Daniel Persson created PDFBOX-6065:
--------------------------------------
Summary: LZWFilter crashes, probably not handling the KwKwK
special case
Key: PDFBOX-6065
URL: https://issues.apache.org/jira/browse/PDFBOX-6065
Project: PDFBox
Issue Type: Bug
Components: Parsing
Affects Versions: 3.0.5 PDFBox
Reporter: Daniel Persson
Attachments: elvis5.pdf, lzwfilter.patch
The parsing throws an exception when trying to parse an image with the words
"The Legend" in the PDF.
java.io.IOException: negative array index: -1 near offset 1
at org.apache.pdfbox.filter.LZWFilter.checkIndexBounds(LZWFilter.java:136)
at org.apache.pdfbox.filter.LZWFilter.doLZWDecode(LZWFilter.java:110)
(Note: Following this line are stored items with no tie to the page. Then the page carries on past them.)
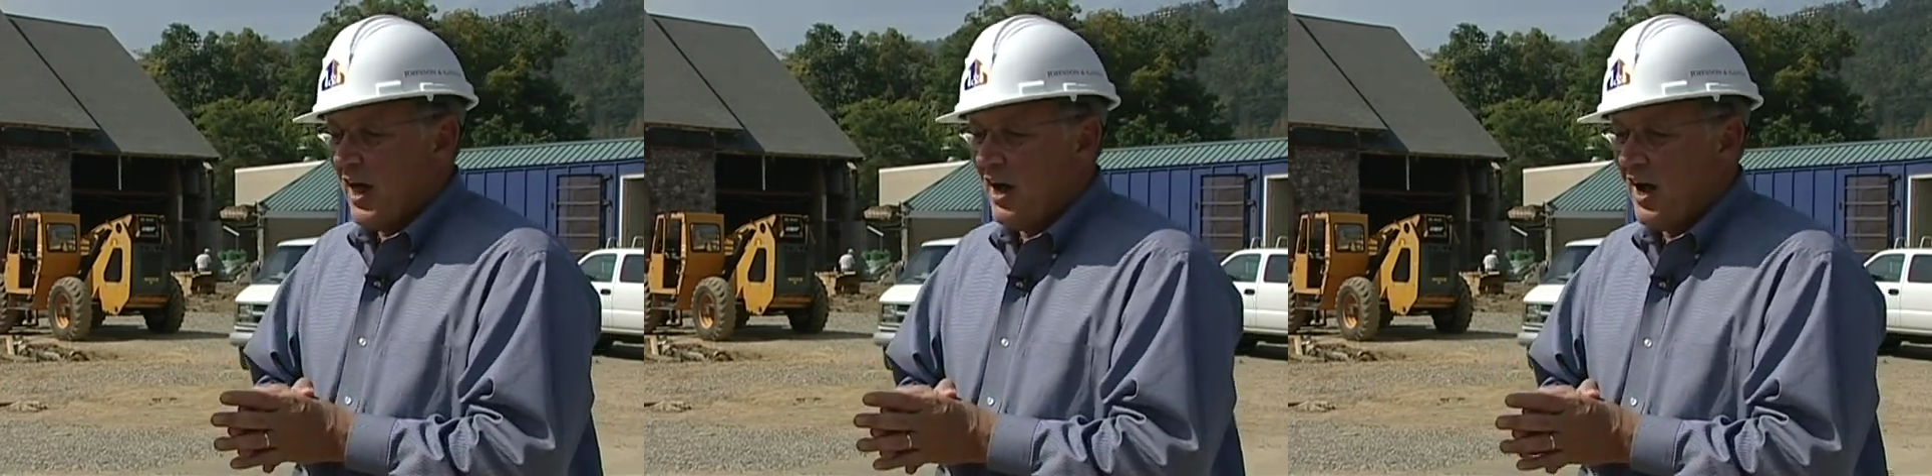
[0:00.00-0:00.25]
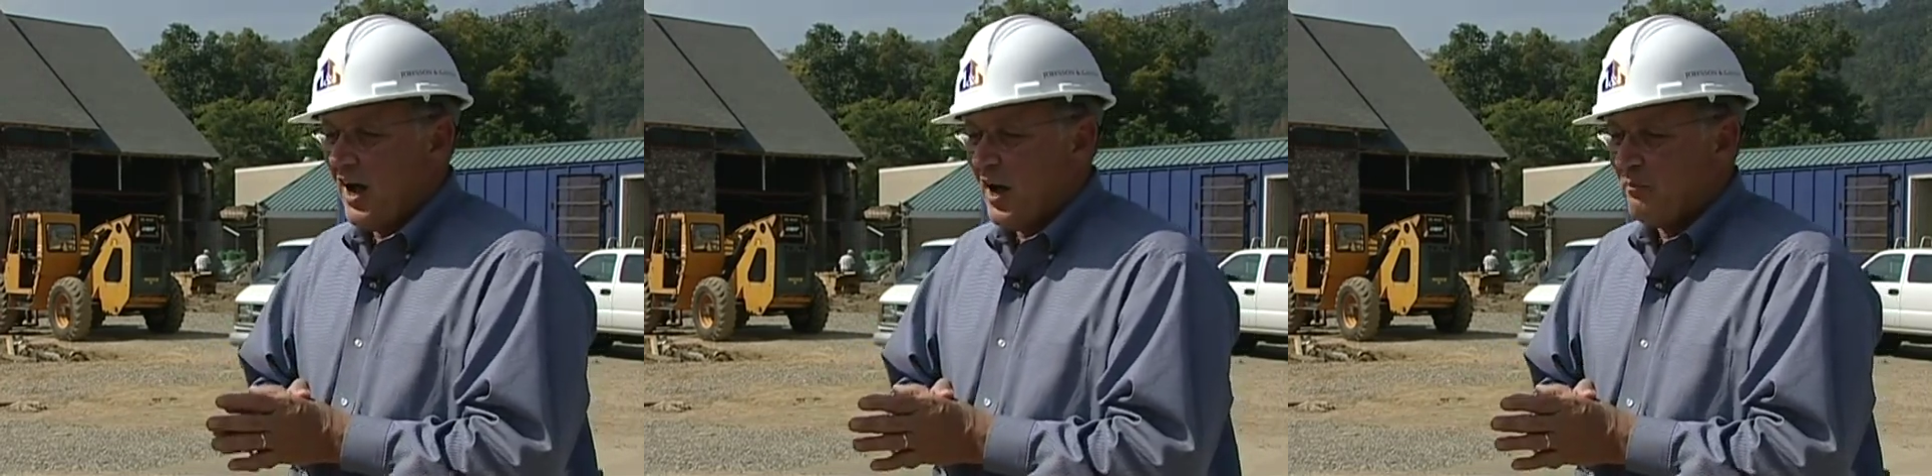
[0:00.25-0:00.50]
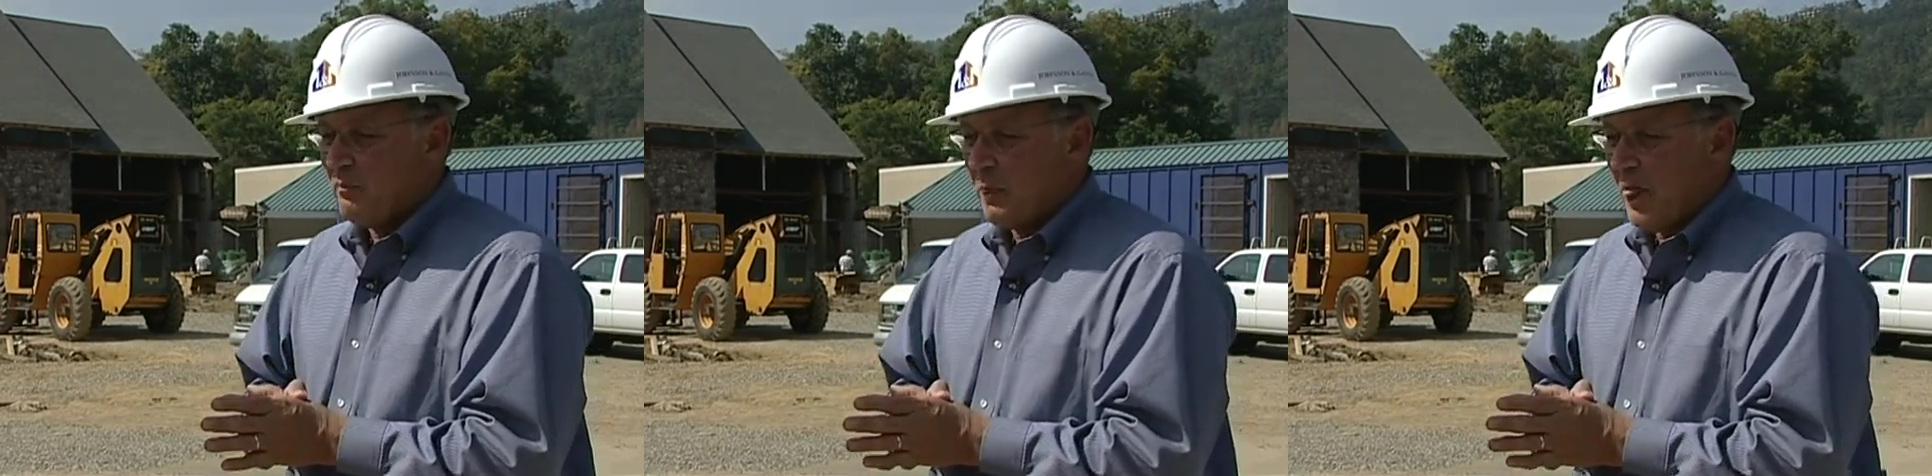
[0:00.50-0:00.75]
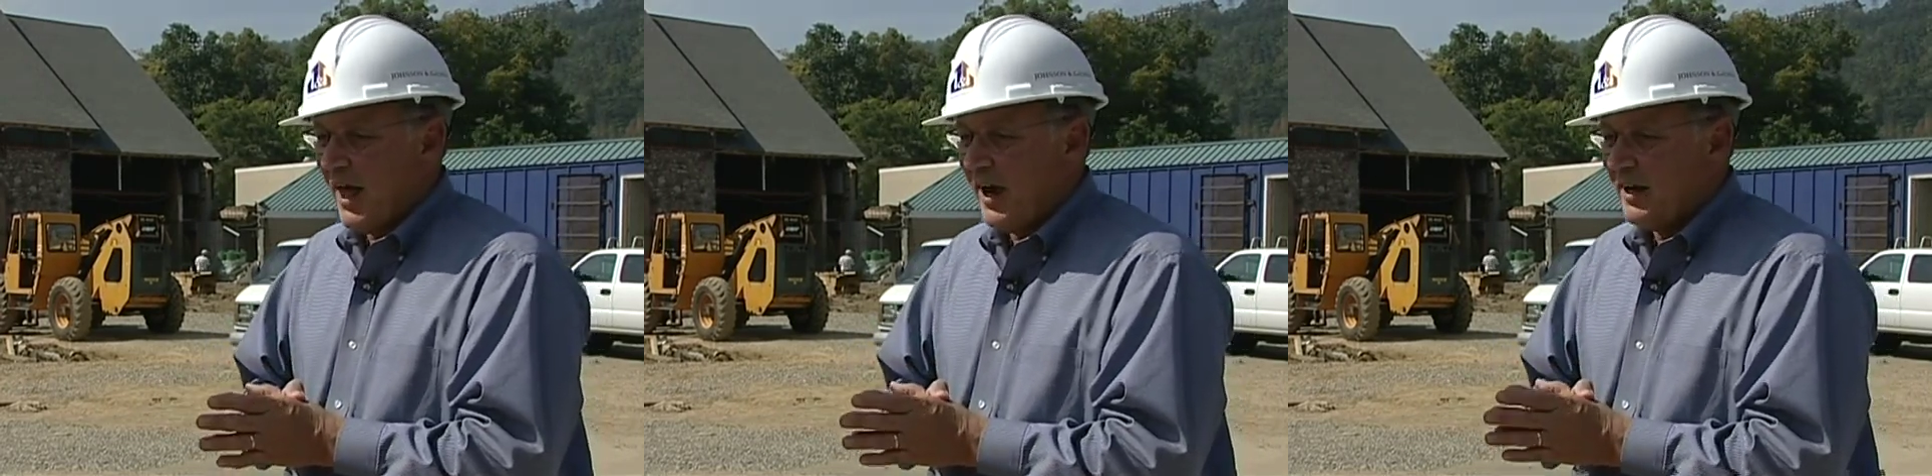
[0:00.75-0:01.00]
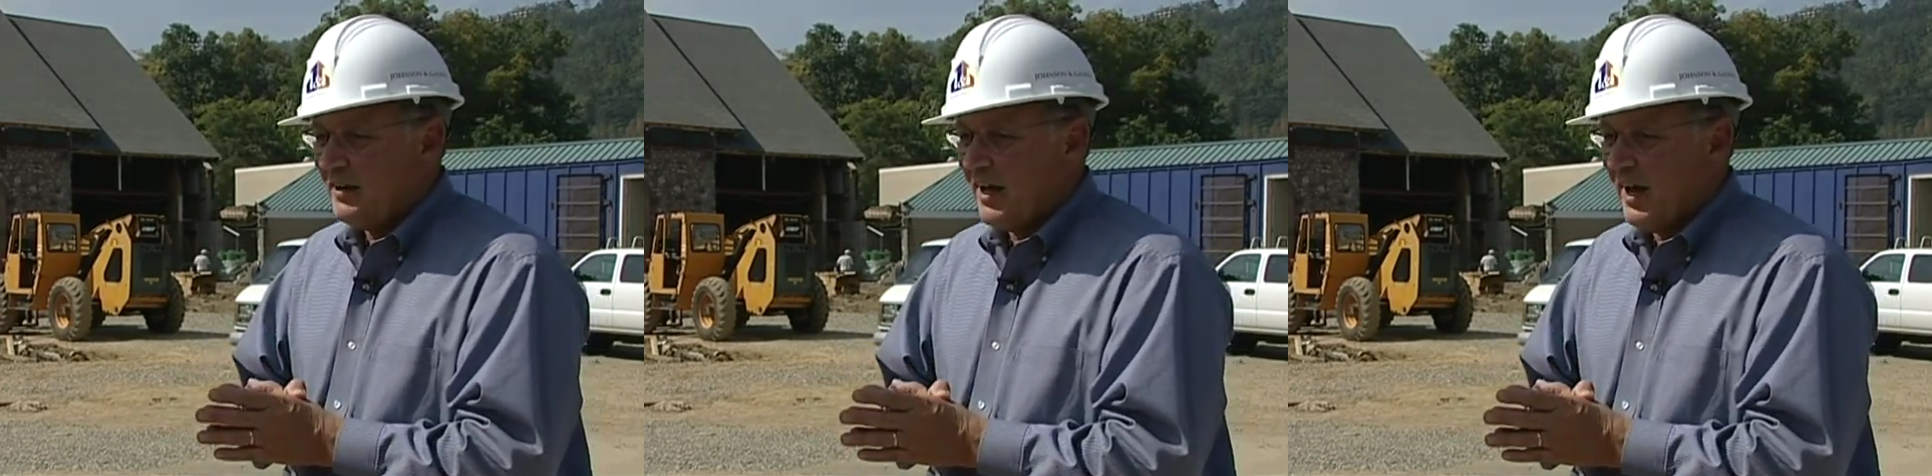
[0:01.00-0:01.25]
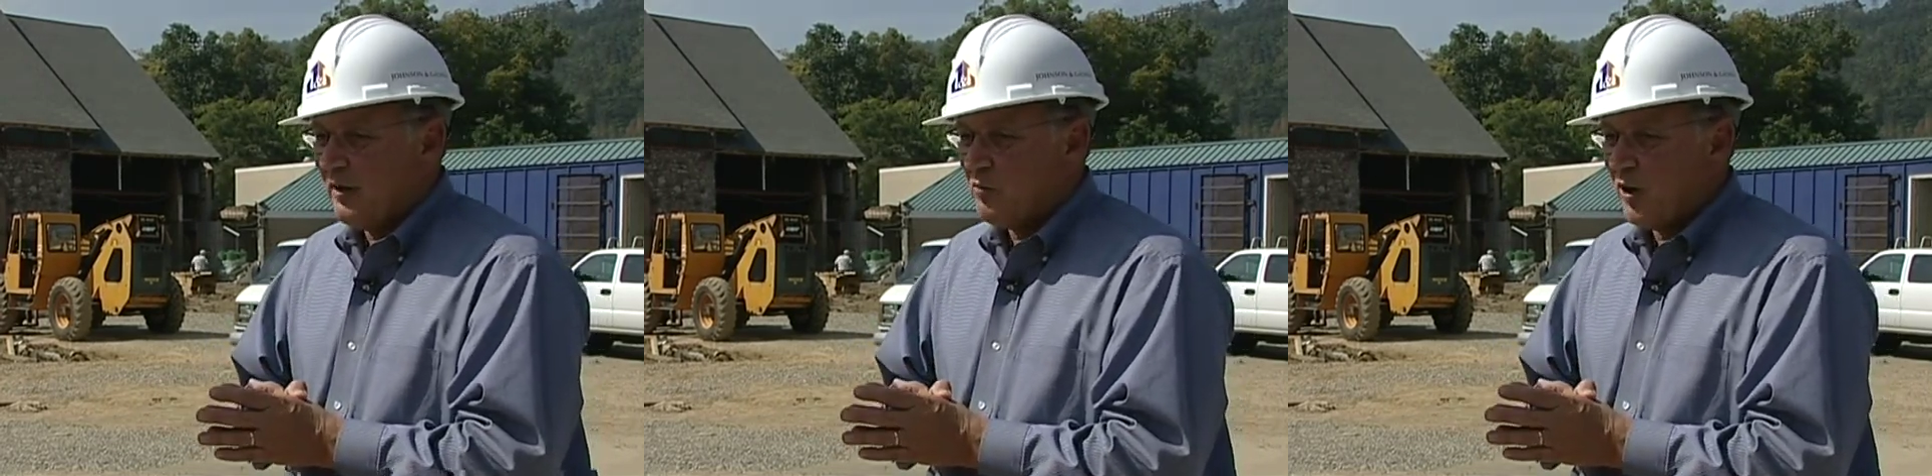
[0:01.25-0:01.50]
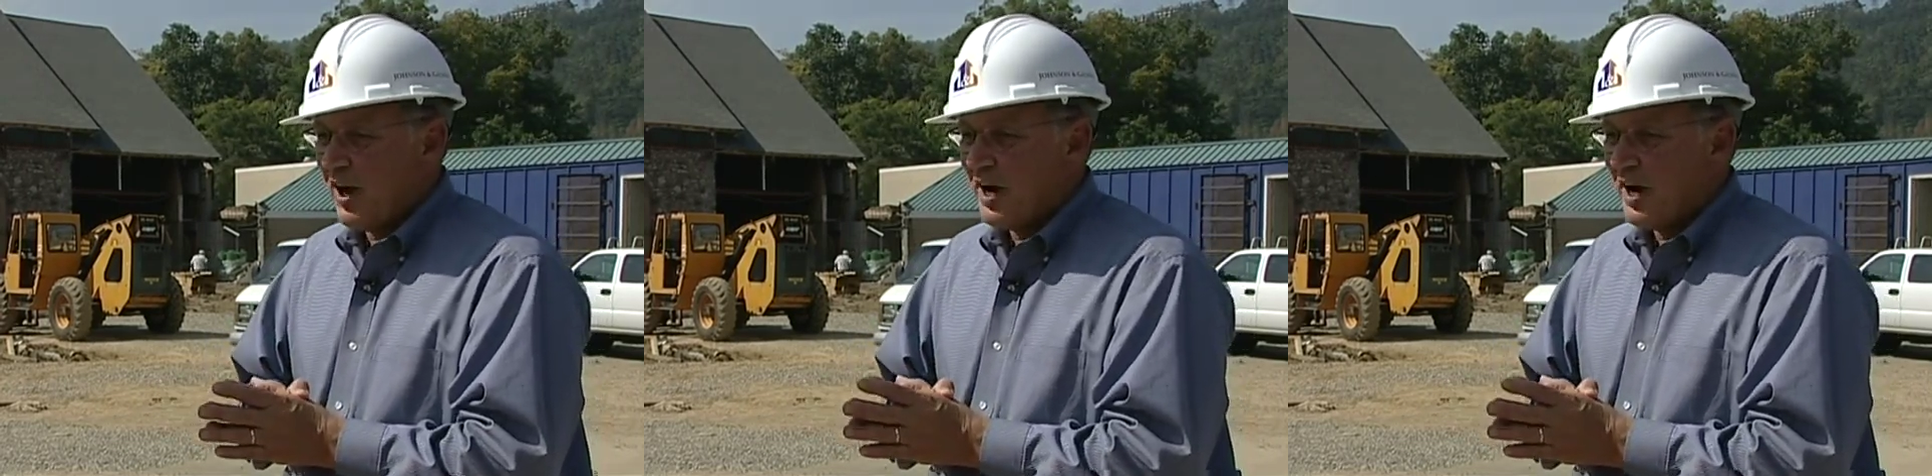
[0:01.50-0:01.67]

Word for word: um, and, and we're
at org.apache.pdfbox.filter.LZWFilter.decode(LZWFilter.java:70)
I've not looked into the Lempel-Ziv algorithm since the 90s, so I'm not up to
date with all the papers that have been published. And also, I've never read
the original welsh paper:
[https://courses.cs.duke.edu/spring03/cps296.5/papers/welch_1984_technique_for.pdf]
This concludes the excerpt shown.